I tried that already, it doesnt work, i tried to make an account there and use my actual account and it doesnt work ... =X

----------


## olejah

Describe, what was exactly happening, when you tried to make an account or use your actual. Cause I don't really understand what you mean by "doesn't work".

----------


## iPunket

> Describe, what was exactly happening, when you tried to make an account or use your actual. Cause I don't really understand what you mean by "doesn't work".


If i try to log with my account (im putting the same info as this forum account) when i try to put my info it just says wrong user or password.
and when i click on "New user" to register it says "This account is already made"
I'll try with a new mail i guess.
by the way, the 911 help says "WARNING!
Service is running in test mode. Please be sensitive to possible problems functioning."

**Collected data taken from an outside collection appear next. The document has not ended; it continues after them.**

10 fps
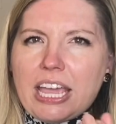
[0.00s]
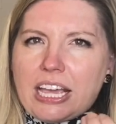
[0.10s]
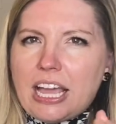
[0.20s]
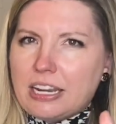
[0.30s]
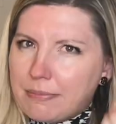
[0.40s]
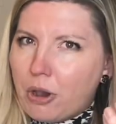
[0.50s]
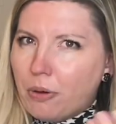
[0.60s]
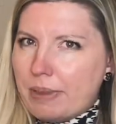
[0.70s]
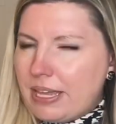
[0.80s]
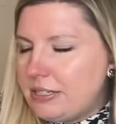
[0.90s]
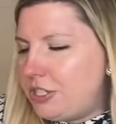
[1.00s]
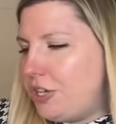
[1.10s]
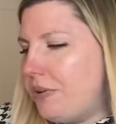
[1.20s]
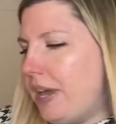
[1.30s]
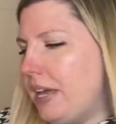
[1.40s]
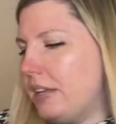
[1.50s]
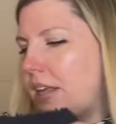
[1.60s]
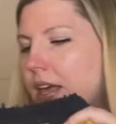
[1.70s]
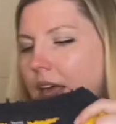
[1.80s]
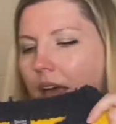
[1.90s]
kind of moment to it.
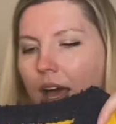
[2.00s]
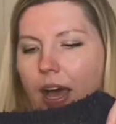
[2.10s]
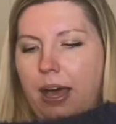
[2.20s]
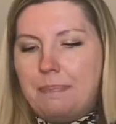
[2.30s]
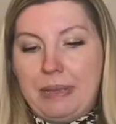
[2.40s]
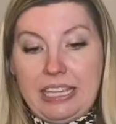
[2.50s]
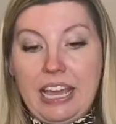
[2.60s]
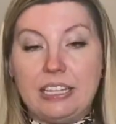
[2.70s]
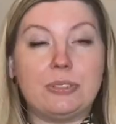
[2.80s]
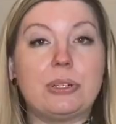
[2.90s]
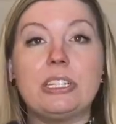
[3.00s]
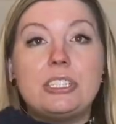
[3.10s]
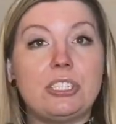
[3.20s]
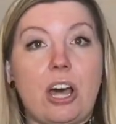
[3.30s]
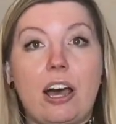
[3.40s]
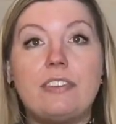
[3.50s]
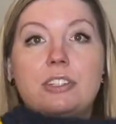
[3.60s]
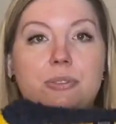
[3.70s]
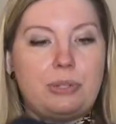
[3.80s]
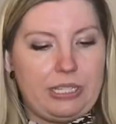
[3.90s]
But yeah, it's really soft.
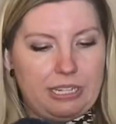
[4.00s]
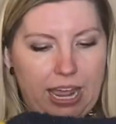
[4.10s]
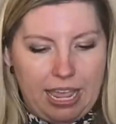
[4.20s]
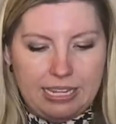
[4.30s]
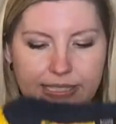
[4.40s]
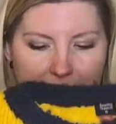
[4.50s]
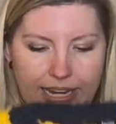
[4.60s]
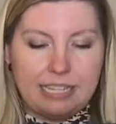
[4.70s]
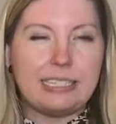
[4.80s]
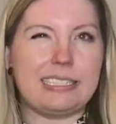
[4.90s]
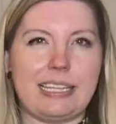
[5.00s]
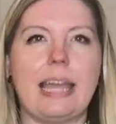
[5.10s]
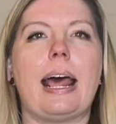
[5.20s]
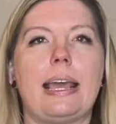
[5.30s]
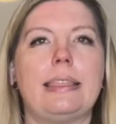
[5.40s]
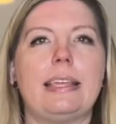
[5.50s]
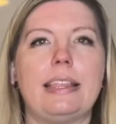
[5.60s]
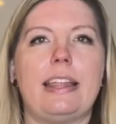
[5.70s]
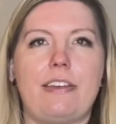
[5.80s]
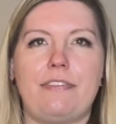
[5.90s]
It's really nice. And as I said, I think
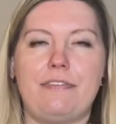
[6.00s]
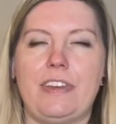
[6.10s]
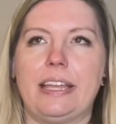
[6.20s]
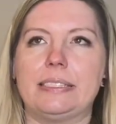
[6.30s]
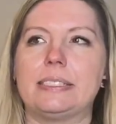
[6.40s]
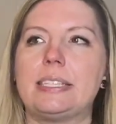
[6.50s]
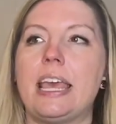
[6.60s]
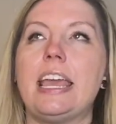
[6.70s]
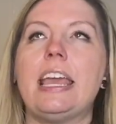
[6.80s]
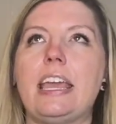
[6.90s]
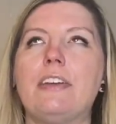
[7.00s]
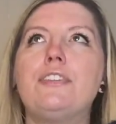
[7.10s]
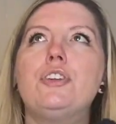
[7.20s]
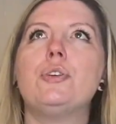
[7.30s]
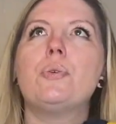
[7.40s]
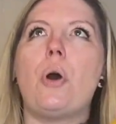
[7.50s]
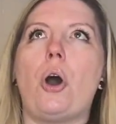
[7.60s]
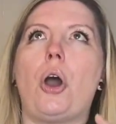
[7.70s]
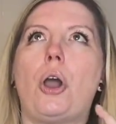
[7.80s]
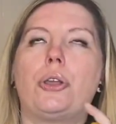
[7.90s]
that it fits. If you
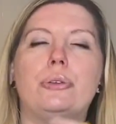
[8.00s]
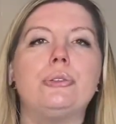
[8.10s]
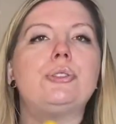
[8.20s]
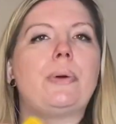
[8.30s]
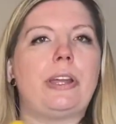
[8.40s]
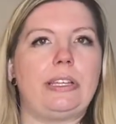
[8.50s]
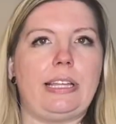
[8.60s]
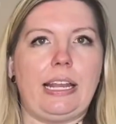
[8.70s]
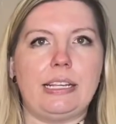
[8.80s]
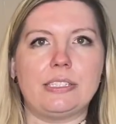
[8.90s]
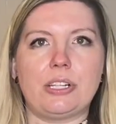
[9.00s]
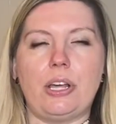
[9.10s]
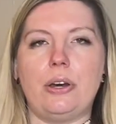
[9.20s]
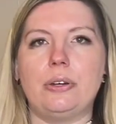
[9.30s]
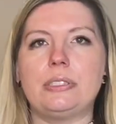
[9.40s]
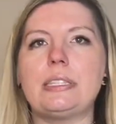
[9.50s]
are used to wearing ladies' clothes,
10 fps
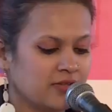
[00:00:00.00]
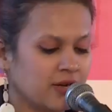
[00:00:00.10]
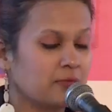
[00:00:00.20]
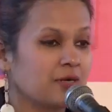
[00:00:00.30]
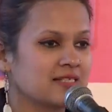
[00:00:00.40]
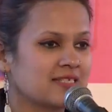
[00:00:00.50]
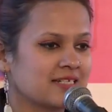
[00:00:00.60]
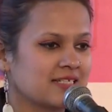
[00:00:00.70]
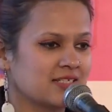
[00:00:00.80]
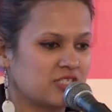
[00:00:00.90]
Andhra world
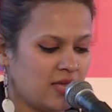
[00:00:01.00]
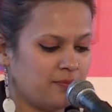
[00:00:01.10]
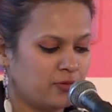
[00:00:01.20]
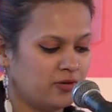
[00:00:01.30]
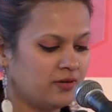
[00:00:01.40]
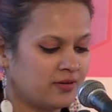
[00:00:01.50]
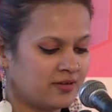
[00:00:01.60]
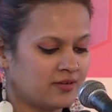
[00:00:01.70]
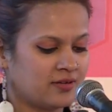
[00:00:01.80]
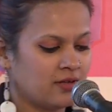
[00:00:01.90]
city, Jaipur.
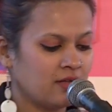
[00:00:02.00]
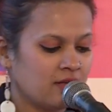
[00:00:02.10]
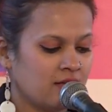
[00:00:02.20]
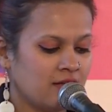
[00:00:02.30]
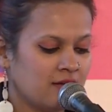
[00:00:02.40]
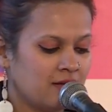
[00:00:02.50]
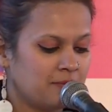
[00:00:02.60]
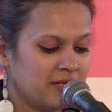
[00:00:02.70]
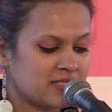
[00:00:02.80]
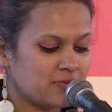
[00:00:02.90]

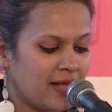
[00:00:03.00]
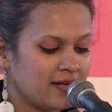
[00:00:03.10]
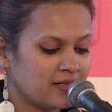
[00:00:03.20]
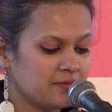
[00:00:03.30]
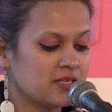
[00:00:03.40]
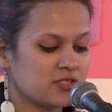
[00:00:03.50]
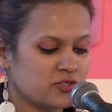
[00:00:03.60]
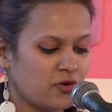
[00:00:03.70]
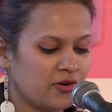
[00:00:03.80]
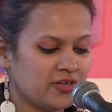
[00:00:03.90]
Please welcome
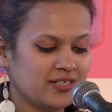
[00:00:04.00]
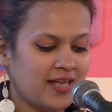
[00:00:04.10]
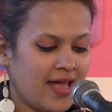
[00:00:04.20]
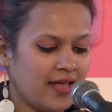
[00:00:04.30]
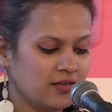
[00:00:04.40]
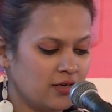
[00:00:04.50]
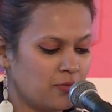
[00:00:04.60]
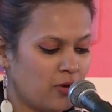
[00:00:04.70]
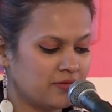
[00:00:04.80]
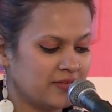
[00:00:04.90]
historian and
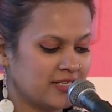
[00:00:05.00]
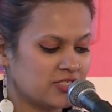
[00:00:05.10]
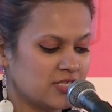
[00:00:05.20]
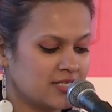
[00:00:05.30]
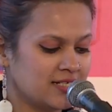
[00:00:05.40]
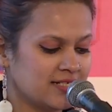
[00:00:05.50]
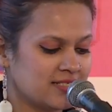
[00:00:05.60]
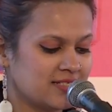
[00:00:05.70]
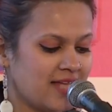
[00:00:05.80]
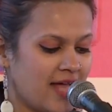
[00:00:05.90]
award-winning
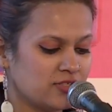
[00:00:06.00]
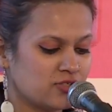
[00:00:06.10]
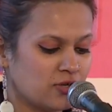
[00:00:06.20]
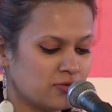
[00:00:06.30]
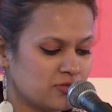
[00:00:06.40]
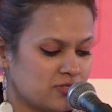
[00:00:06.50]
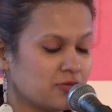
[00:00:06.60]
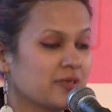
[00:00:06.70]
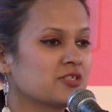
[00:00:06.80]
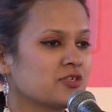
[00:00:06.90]
journalist Dan Jones
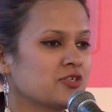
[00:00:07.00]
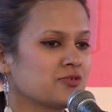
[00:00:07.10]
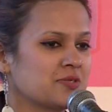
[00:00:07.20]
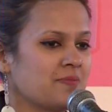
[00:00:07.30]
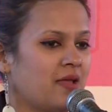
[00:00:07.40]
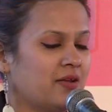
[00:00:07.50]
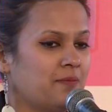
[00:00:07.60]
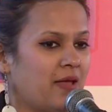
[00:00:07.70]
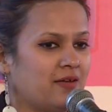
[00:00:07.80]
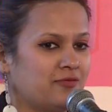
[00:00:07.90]
to introduce Mary
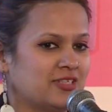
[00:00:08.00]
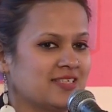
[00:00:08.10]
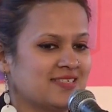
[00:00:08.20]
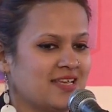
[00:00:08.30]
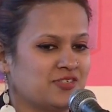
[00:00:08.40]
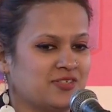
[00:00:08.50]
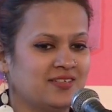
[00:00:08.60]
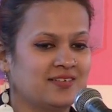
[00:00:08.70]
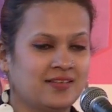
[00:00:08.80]
Beard for this session.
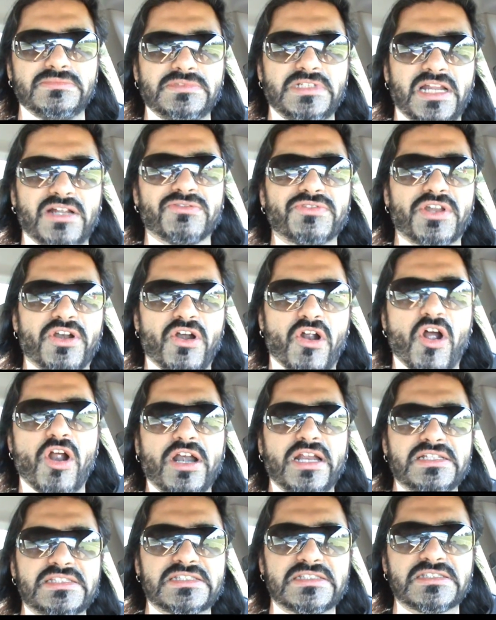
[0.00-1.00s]
you know, there
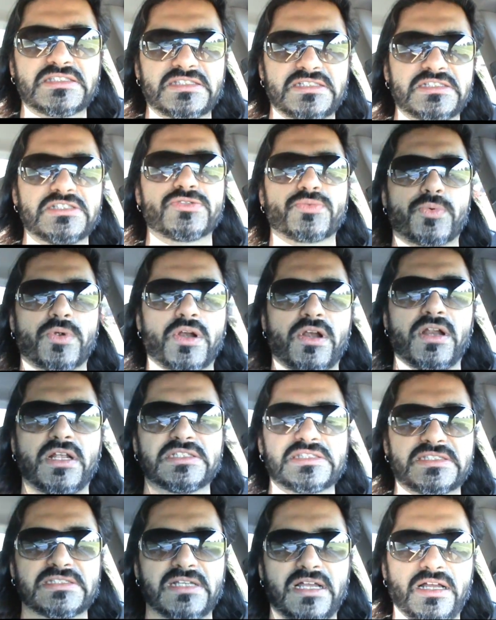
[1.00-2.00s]
are instances where
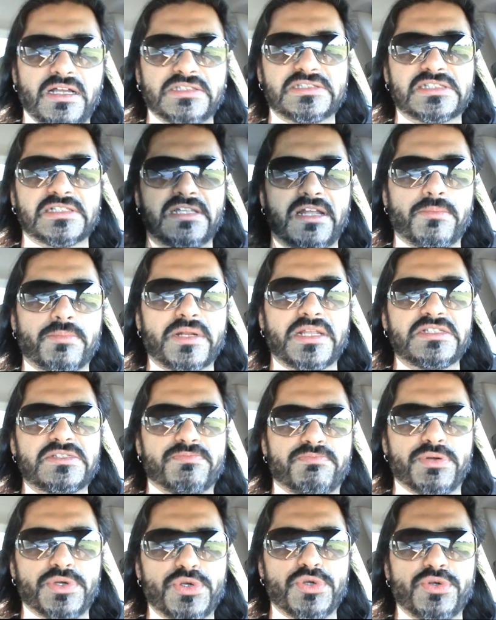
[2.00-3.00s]
a
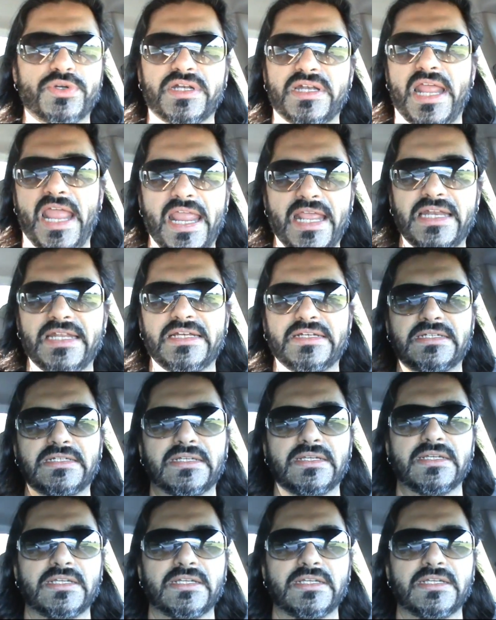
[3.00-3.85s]
celebrity's booed and hated,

*Добавлено через 11 минут*




> Describe, what was exactly happening, when you tried to make an account or use your actual. Cause I don't really understand what you mean by "doesn't work".


Alright, it worked with a new mail, Number of ticket 35420, may i ask you something? why can't i post in Help! section? is it temporaly closed or what?
Thanks for the help, i sent a ticket with the problem

----------


## olejah

> why can't i post in Help! section?


 Unfortunately Help Me! section is closed and I guess it's permanent situation. But 911 is the way better for us to help and for you to get help.

----------